2021 Australian film

Buckley's Chance is a 2021 family adventure film directed by Tim Brown and starring Bill Nighy, Milan Burch and Victoria Hill. The plot concerns a 14-year-old boy relocating with his mother to his grandfather's farm in Western Australia following his father's death, and who goes missing as a result of foul play. It is an international co-production between Australia and Canada.

The film was released in 2021 to mixed reviews from the critics.

==Summary==
Two New Yorkers, 14-year-old Ridley (Burch) and his mother Gloria (Hill) travel to Australia to spend time with Gloria's estranged father-in-law Spencer (Nighy) on his remote Western Australian cattle station "Buckley's Chance", following the death of Gloria's firefighter husband in the United States.

Conflict arises between Ridley and his grandfather during Spencer's attempts at connecting with his grandson who always carries a camcorder, a gift from his late father. During a camping trip, Ridley storms off and comes across a wild dingo trapped in barbed wire fencing which he rescues. Meanwhile, Spencer is being intimidated by three locals, Cooper, Mick and Oscar (Sacks, Wood and Gooley, respectively) in an attempt to get Spencer to sell the station. Ridley stumbles on Mick and Oscar attempting to set fire to Spencer's hay shed and attempts to document this with his camera. Desperate to hide, Ridley jumps under the cover at the back of their ute but can't escape in time and ends up being transported to a location unknown to him. While escaping from Mick and Oscar, Ridley gets lost but is reunited with the dingo he rescued, who he befriends as he attempts to find his way back to "Buckley's Chance" in the harsh conditions of the Australian outback.

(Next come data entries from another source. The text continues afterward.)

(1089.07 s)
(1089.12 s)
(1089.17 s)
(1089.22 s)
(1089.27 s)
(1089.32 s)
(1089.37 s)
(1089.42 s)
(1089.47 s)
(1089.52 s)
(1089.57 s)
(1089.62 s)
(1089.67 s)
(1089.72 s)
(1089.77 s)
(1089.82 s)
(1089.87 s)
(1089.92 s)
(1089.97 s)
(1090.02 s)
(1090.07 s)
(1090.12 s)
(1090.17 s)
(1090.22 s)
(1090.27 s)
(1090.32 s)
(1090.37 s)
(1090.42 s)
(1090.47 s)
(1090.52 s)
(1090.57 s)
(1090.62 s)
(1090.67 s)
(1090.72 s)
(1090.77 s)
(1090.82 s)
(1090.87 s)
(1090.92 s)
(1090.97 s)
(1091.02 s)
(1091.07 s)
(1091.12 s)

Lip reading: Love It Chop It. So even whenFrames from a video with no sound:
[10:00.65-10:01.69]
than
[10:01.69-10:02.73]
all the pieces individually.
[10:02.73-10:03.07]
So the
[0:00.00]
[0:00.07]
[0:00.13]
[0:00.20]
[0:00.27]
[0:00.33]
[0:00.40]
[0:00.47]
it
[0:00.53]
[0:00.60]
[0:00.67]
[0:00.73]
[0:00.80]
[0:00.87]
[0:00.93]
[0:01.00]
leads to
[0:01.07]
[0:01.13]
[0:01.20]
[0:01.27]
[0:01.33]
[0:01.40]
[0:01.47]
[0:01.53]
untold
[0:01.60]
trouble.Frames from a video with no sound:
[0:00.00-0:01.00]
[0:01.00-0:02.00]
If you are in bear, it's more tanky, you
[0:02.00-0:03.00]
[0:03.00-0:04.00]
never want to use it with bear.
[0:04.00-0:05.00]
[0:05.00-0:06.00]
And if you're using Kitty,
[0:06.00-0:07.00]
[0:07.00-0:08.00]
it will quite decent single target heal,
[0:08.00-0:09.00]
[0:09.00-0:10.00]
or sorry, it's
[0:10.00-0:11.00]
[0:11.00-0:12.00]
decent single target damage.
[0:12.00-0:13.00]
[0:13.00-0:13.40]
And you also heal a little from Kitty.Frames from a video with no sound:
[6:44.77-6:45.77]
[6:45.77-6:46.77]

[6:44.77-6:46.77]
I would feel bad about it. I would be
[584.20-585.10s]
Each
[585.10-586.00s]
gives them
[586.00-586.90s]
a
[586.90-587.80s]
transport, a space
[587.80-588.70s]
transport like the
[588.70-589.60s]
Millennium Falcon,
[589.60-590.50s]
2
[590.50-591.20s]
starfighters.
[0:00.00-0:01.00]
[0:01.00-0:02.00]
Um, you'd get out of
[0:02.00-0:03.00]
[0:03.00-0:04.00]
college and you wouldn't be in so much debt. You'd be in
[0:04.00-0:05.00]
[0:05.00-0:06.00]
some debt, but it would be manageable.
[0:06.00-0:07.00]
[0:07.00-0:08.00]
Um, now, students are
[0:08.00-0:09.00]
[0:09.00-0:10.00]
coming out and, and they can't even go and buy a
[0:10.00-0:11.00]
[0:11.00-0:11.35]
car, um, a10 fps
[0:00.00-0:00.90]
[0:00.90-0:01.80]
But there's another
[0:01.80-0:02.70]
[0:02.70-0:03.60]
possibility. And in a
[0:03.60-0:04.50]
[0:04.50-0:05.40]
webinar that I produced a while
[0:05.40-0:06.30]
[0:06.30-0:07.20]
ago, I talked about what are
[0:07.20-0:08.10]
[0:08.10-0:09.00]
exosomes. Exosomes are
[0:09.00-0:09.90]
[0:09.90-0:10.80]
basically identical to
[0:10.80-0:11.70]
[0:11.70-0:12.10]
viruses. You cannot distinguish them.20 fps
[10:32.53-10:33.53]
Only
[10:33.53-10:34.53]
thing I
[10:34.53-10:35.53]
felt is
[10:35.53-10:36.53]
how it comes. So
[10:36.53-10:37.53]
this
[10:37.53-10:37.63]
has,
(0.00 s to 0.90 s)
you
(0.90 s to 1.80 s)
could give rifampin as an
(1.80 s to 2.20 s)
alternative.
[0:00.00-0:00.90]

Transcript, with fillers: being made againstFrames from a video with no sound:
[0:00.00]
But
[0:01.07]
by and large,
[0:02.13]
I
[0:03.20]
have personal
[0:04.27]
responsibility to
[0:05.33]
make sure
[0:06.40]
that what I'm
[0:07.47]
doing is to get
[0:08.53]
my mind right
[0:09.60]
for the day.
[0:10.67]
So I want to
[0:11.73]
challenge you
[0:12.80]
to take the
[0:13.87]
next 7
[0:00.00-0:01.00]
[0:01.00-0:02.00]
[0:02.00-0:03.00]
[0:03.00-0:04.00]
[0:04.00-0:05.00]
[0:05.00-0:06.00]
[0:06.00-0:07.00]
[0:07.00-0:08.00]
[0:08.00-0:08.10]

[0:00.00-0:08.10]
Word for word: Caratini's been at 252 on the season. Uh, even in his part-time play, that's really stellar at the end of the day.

Upon discovering Ridley missing, Spencer and his station manager Jules (Pell) coordinate a search with the local emergency services.

==Cast==
- Milan Burch
- Bill Nighy
- Victoria Hill
- Ben Wood
- Kelton Pell
- Anthony Gooley
- Lillian Crombie as Aboriginal Wife

==Production==
The film was directed by Tim Brown, who also co-wrote the script with Willem Wennekers.

Although the movie is set in Western Australia, it was actually filmed near Broken Hill, New South Wales in 2019.

Buckley's Chance was released to Australian cinemas on 24 June 2021, distributed by Transmission Films.

==Reception==
Buckley's Chance received mixed reviews, as did Nighy's Australian accent, and the New York accents used by Hill and Burch.